Nuts: many nuts contain "good" unsaturated fats, including peanuts, almonds, walnuts, pecans, hazelnuts and pistachios. A handful daily can lower LDL 5% to 10%. Cashews & macadamia nuts have too much saturated fat, and pecan pie and Payday bars don't count. Cholesterol levels declined with mean daily consumption of 2.4 ounces according to a pooled analysis of 25 trials with 583 participants in seven countries (Arch Intern Med 2010;170:821).....estimated mean reductions from baseline in total cholesterol (TC) level (–10.9 mg/dL), LDL-cholesterol level (–10.2 mg/dL), and TC/HDL-cholesterol ratio (–0.24). Triglyceride levels declined (–20.6 mg/dL) among people with baseline levels 150 mg/dL. No change was noted for HDL-cholesterol levels. This relation was seen for all nuts, including peanuts.......Importantly, the authors note that moderate consumption of nuts is not associated with weight gain.
• The consumption of nuts of nearly any type improves blood lipid levels, lowering total- and LDL-cholesterol levels, and improves important lipid ratios, according to the results of a meta-analysis (Arch Intern Med 2010;170:821-827)......Consuming 67 g of nuts per day, the mean daily consumption across the 25 studies, reduced total- and LDL-cholesterol levels 10.9 mg/dL and 10.2 mg/dL, respectively.
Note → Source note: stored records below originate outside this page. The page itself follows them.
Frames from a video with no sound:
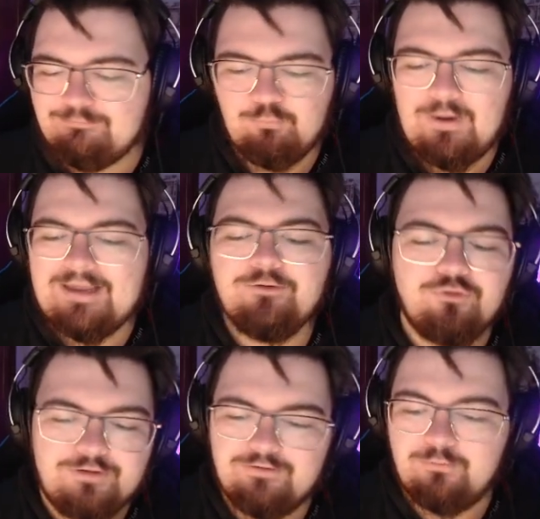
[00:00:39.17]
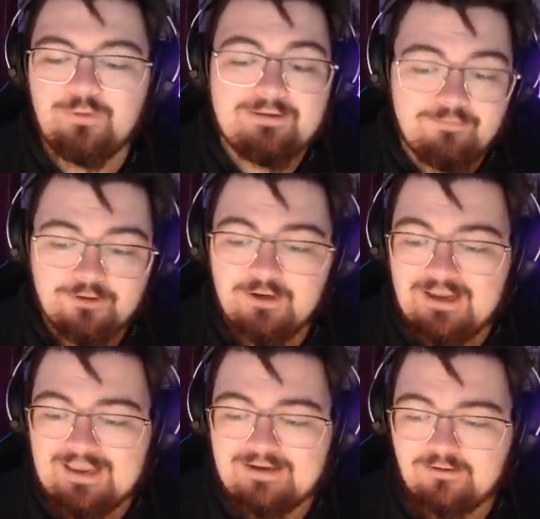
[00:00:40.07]
entrance, whatever,
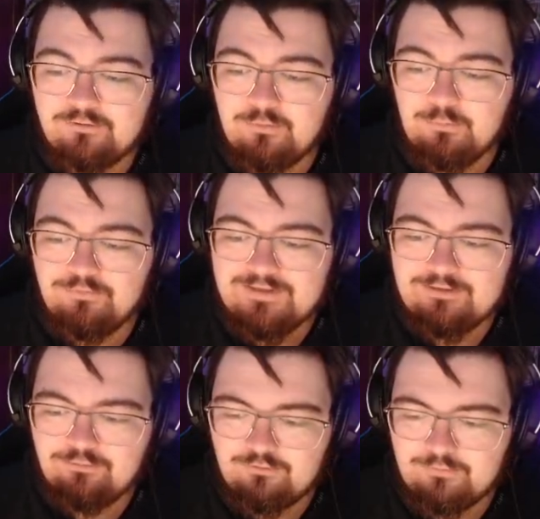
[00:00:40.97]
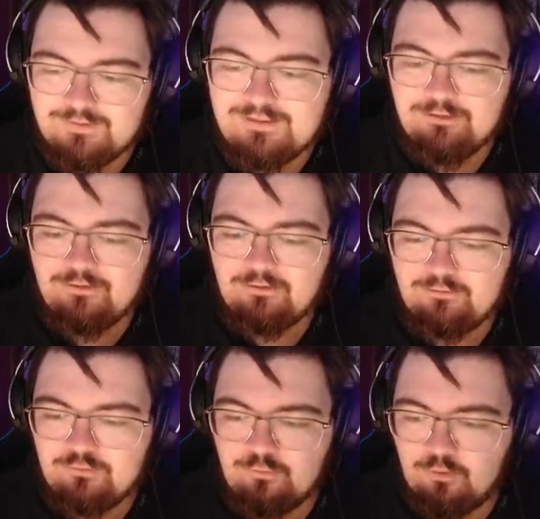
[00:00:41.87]
and to move the entrance from here
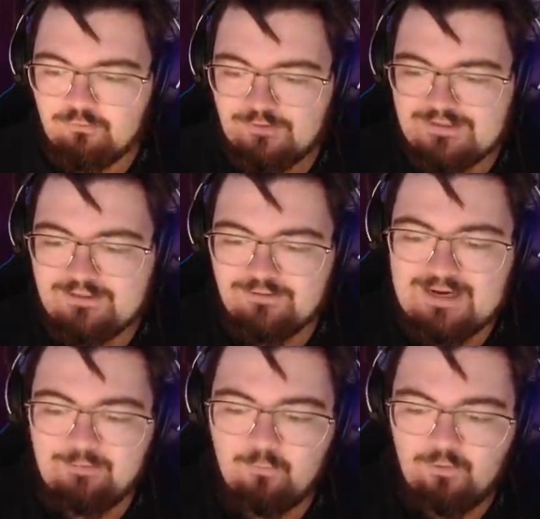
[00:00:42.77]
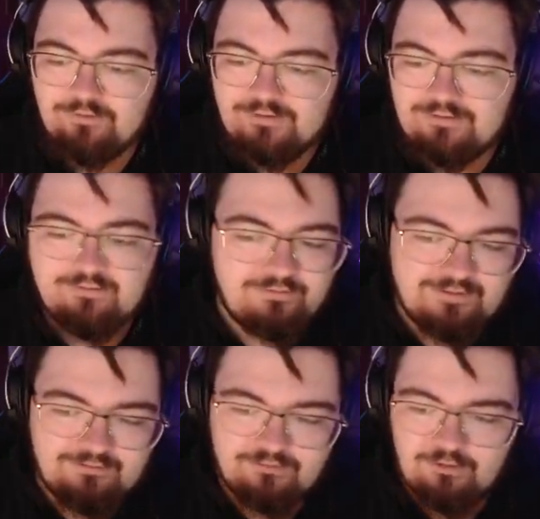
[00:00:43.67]
to over here how it was in
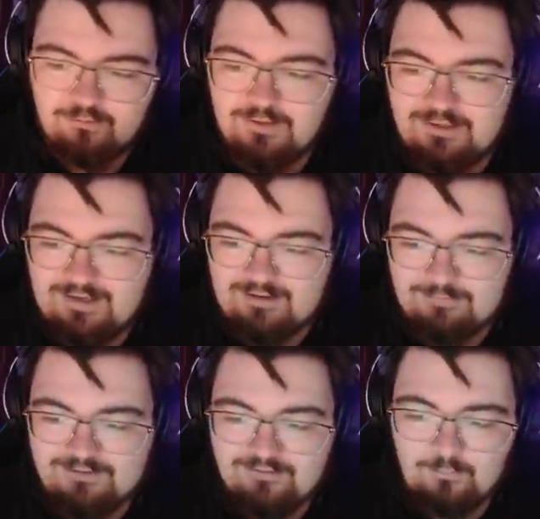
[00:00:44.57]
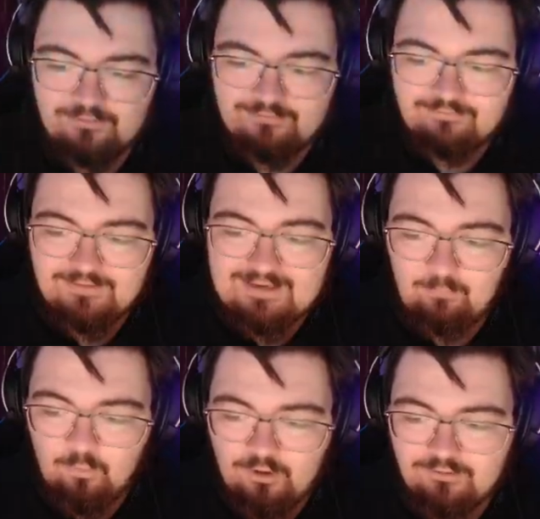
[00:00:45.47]
CSGO, because it was a flat
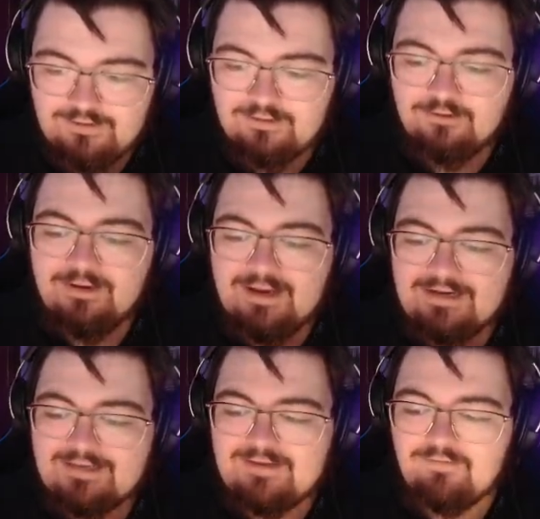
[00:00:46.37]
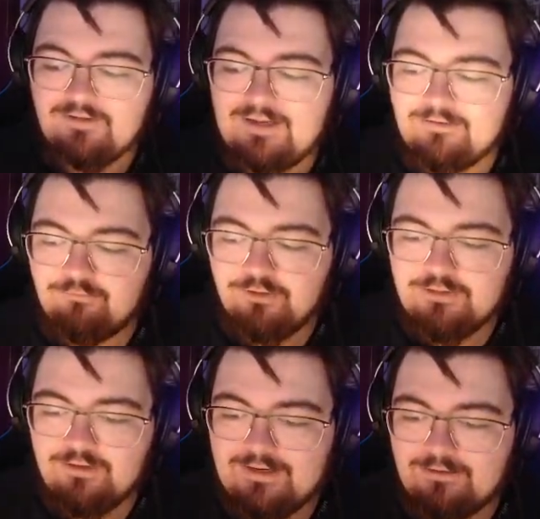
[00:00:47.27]
wall here and it gave a lot of really
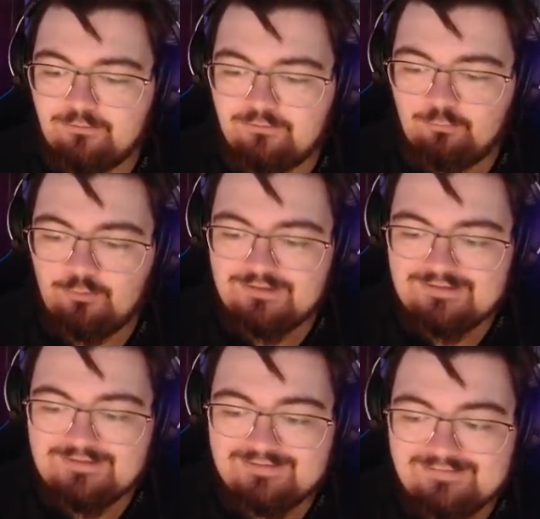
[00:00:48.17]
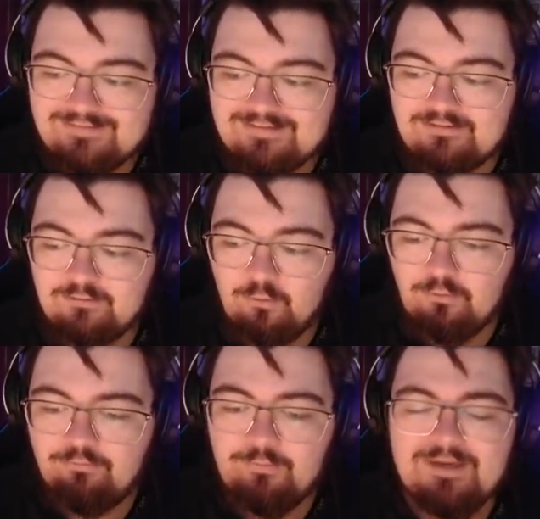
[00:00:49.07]
good angles for the CTs to
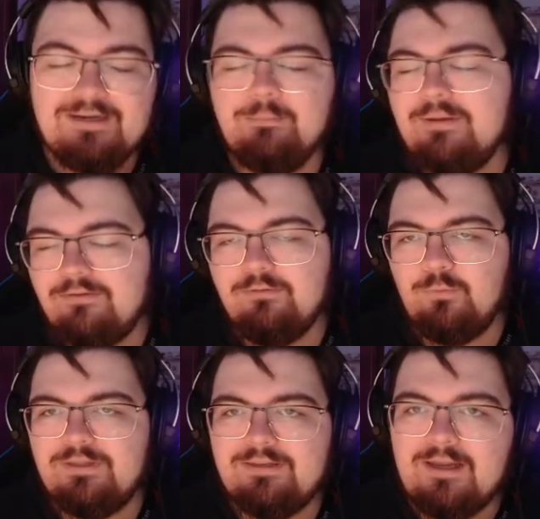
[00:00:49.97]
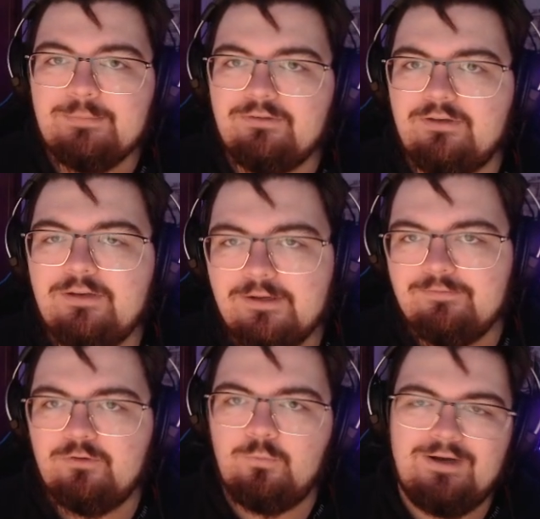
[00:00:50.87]
hold from, and it messes with the timings
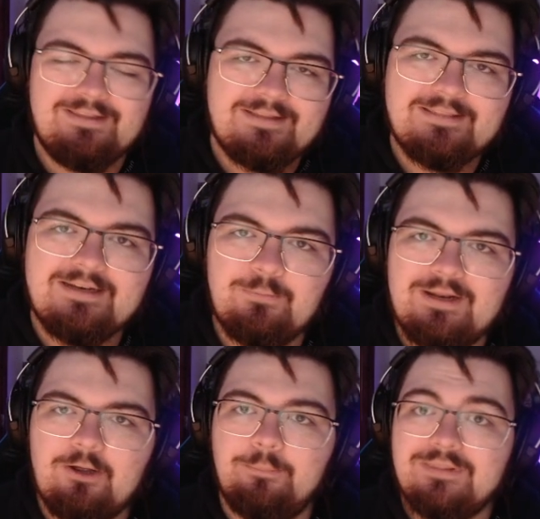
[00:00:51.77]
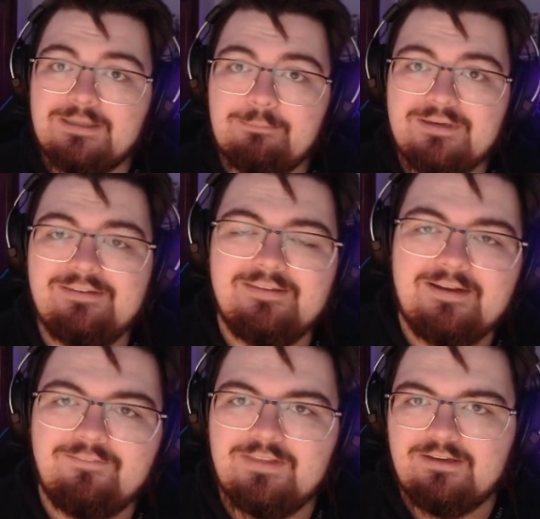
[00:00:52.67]
enough to where I think that it would help the B
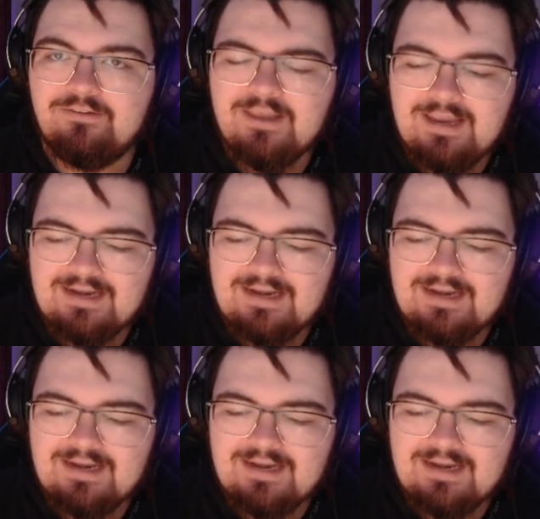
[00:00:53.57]
side of things. And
Soy (Glycine soja): 25g/d. Studies have shown decreases in LDL of 6-18% and 6-10% in total cholesterol when between 20-47 grams of soy are consumed daily in conjunction with a diet low in saturated fat and cholesterol (Prescriber's Letter 2003;19:191205) (no impact on HDL or triglycerides). Purified soy isoflavone supplements alone do not seem to decrease LDL cholesterol (Prescriber's Letter. 2008;15:9)….The FDA has approved labeling soy products for heart disease risk reduction when used in combination with a diet low in saturated fat and cholesterol. To be eligible for this labeling, soy products must provide at least 6.25 grams of soy protein per serving, which is 25% of the effective amount of 25 grams per day. SE: stomach pain, loose stools/ diarrhea. Soy-protein-containing isoflavones decreased total cholesterol, LDL cholesterol, and LDL particle number in postmenopausal women (Menopause. 2007;14:106-114) (20 g of soy protein, containing 160 mg of total isoflavones, in a powder to be mixed with beverages. It contained 63 mg total diadzein, 64 mg total genistein, and 34 mg total glycitein).